Polícia Civil realiza quase 783 mil atendimentos a mulheres em 2025

No ano de 2025, unidades da Polícia Civil no Brasil registraram quase 783 mil atendimentos especializados à mulher, destacando a realidade preocupante da violência e a necessidade de suporte contínuo às vítimas.

Polícia Civil realiza quase 783 mil atendimentos a mulheres em 2025
© José Cruz/Agência Brasil

Em 2025, as unidades especializadas no atendimento à mulher da Polícia Civil de todo o país efetuaram um total de 782.474 atendimentos, abordando ocorrências como ameaças, lesões corporais, injúrias, importunação sexual, estupro e feminicídio.

Esse número abrange 329.451 vítimas atendidas, indicando que muitas mulheres retornaram para mais de um atendimento.

Os dados foram divulgados no 10º Diagnóstico Nacional das Unidades de Polícia Civil Especializadas no Atendimento às Mulheres, publicado na última sexta-feira (7) pelo Ministério da Justiça e Segurança Pública (MJSP).
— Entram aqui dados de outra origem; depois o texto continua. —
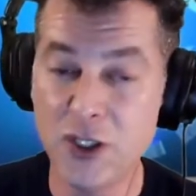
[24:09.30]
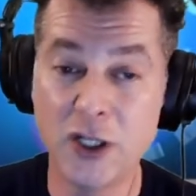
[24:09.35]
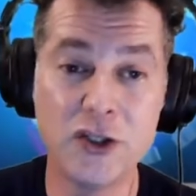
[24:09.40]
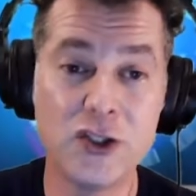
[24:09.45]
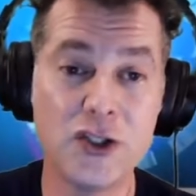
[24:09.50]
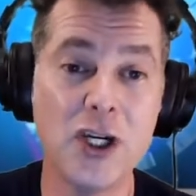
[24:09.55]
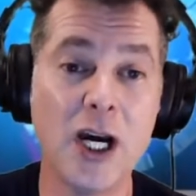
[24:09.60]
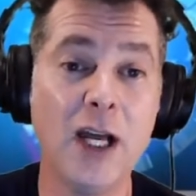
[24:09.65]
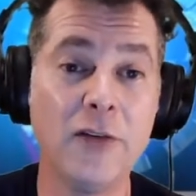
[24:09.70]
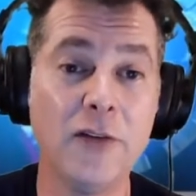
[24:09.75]

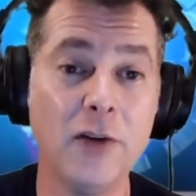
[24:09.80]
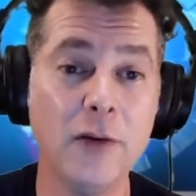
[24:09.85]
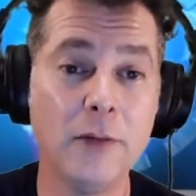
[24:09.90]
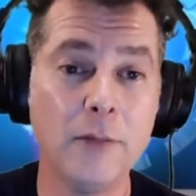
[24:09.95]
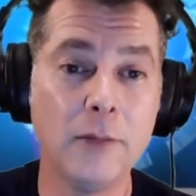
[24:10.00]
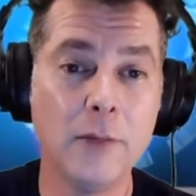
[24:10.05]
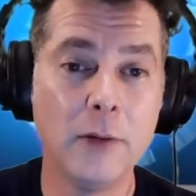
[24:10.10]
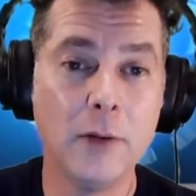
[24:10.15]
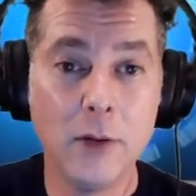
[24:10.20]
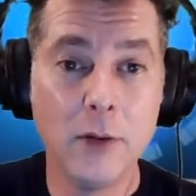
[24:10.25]
Johnson.
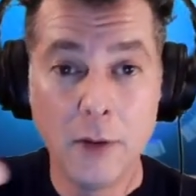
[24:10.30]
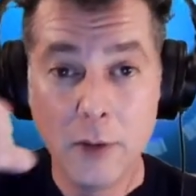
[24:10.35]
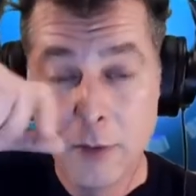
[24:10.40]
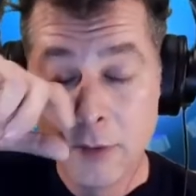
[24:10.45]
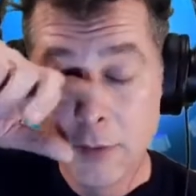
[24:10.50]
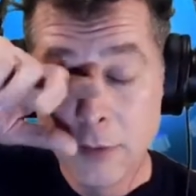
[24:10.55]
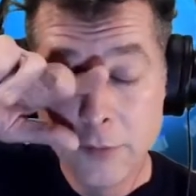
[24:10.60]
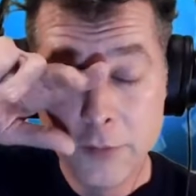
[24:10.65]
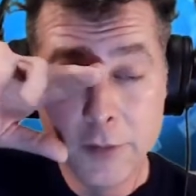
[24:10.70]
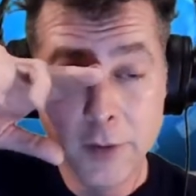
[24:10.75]

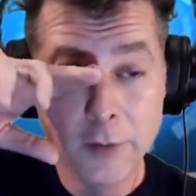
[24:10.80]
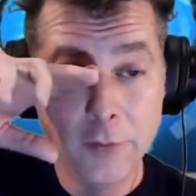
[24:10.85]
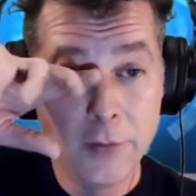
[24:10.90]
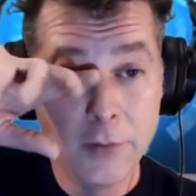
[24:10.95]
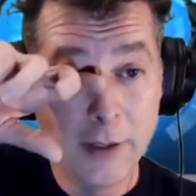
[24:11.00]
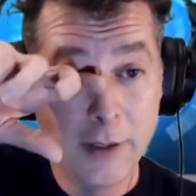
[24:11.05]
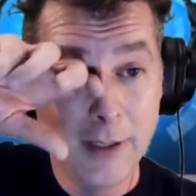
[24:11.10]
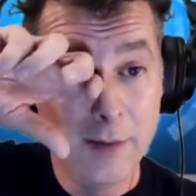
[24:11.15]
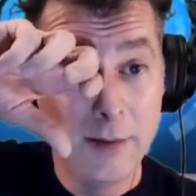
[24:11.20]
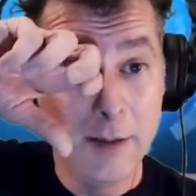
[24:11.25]
She
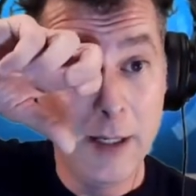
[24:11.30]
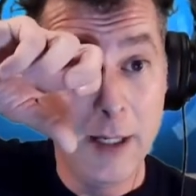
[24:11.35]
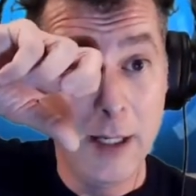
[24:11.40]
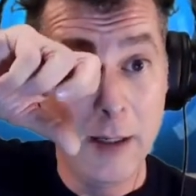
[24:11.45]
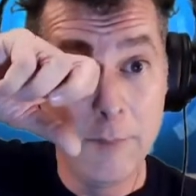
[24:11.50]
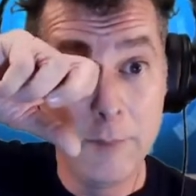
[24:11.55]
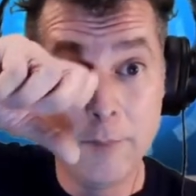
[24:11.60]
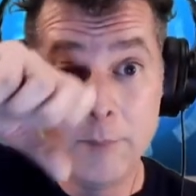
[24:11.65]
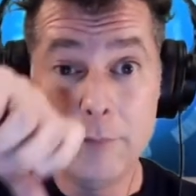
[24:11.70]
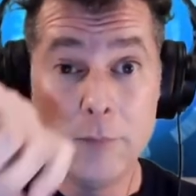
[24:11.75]
said,
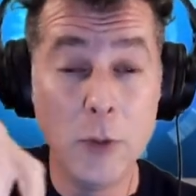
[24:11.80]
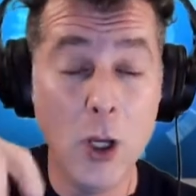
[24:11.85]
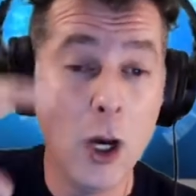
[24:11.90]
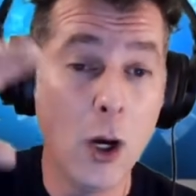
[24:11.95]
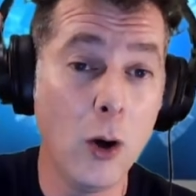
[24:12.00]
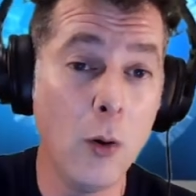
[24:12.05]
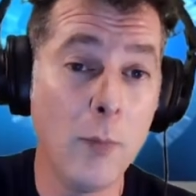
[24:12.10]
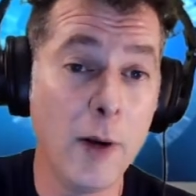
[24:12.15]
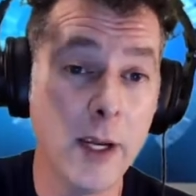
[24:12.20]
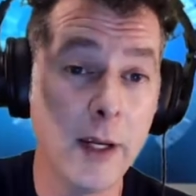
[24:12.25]

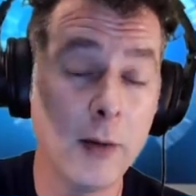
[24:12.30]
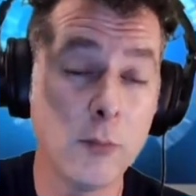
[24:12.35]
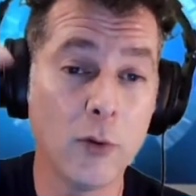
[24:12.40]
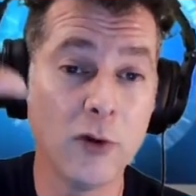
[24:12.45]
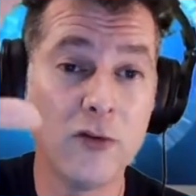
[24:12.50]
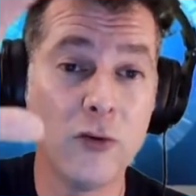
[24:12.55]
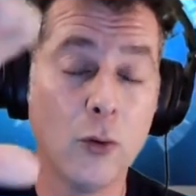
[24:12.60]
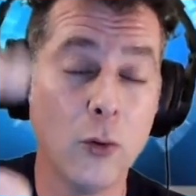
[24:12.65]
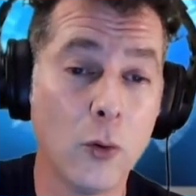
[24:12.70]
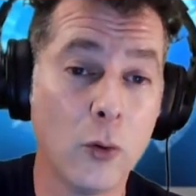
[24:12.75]
no, my
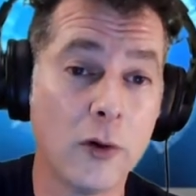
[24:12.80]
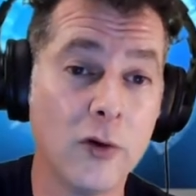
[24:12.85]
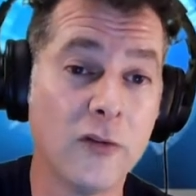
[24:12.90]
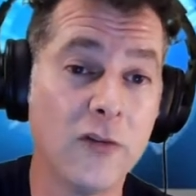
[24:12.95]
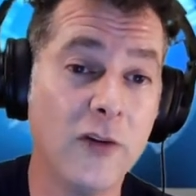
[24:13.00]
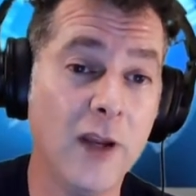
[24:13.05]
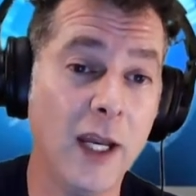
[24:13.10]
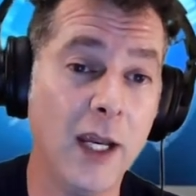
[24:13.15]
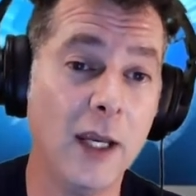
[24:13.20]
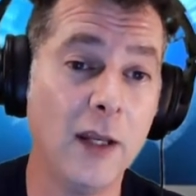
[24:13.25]
original order
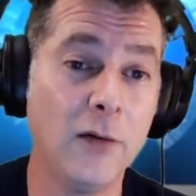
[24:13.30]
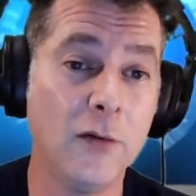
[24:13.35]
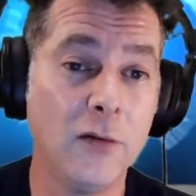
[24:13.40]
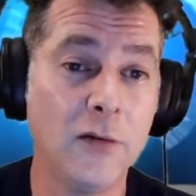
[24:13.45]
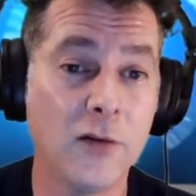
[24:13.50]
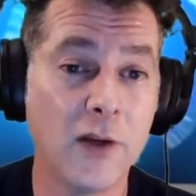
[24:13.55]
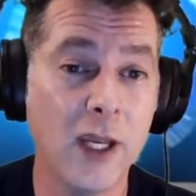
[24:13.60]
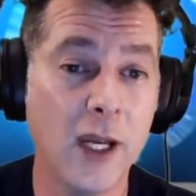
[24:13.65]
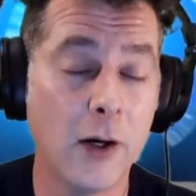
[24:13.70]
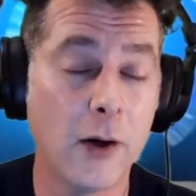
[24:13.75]
stands,
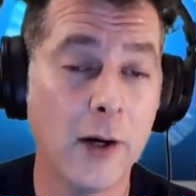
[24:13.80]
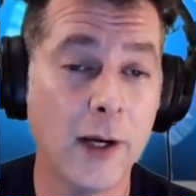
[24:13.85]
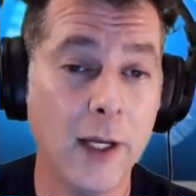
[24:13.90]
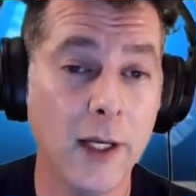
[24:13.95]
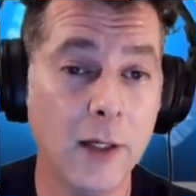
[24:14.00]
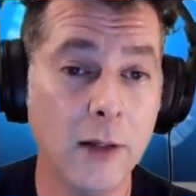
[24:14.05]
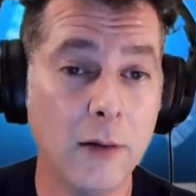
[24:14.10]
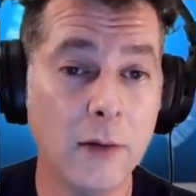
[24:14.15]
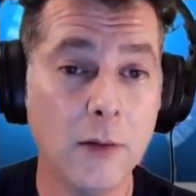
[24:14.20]
Carrie,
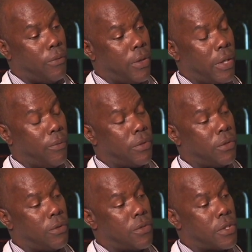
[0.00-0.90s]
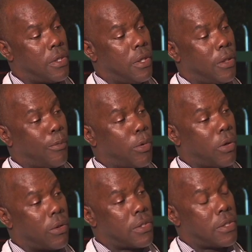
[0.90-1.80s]
being able to use the
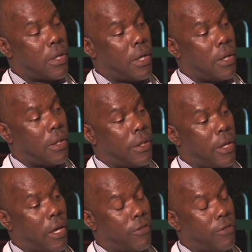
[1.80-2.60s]
products that they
Esse levantamento foi lançado em contexto comemorativo aos 20 anos da Lei Maria da Penha, compilando informações de 530 das 585 unidades existentes no Brasil, incluindo delegacias especializadas e outros tipos de unidades.

Distribuição geográfica dos atendimentos

A Região Sudeste concentrou o maior número de vítimas, totalizando 125.769 atendimentos, representando 47,8% do total nacional. Em seguida vem o Nordeste com 53.067 vítimas (20,2%), Centro-Oeste com 43.662 atendimentos (16,6%), Sul com 21.087 atendimentos (8,0%) e Norte com 19.712 vítimas (7,5%). O estado de São Paulo foi responsável por 84.103 atendimentos.

Tipos de Ocorrências

De acordo com o levantamento, o tipo de ocorrência mais registrado em 2025 foi a ameaça, com 148.544 casos, seguida por lesão corporal (99.473) e injúria (88.739). Também foram destacadas altas significativas em relação ao levantamento anterior, como perseguição (52.855, aumento de 44,3%) e violência psicológica (23.911, aumento de 49,7%).

Medidas Protetivas

Os atendimentos nas unidades especializadas resultaram em 302.626 pedidos de medidas protetivas de urgência, com 118.672 dessas sendo concedidas, um total de 74,2%. Destas, 38.214 foram descumpridas pelos agressores.

Desde a inauguração da primeira Delegacia Especializada no Atendimento às Mulheres (Deam), em 1985, novas unidades foram constantemente estabelecidas. Atualmente, o Brasil conta com 585 unidades e cerca de 6.200 profissionais, que atuam seguindo protocolos especiais de acolhimento e escuta das vítimas.

Desafios e carências

Apesar dos avanços, o diagnóstico aponta que 80% das unidades ainda não funcionam 24 horas. Além disso, foram identificadas carências significativas, como a insuficiência de recursos de investigação por 57% das unidades, falta de viaturas (46%) e deficiência em material de menor potencial ofensivo (40%).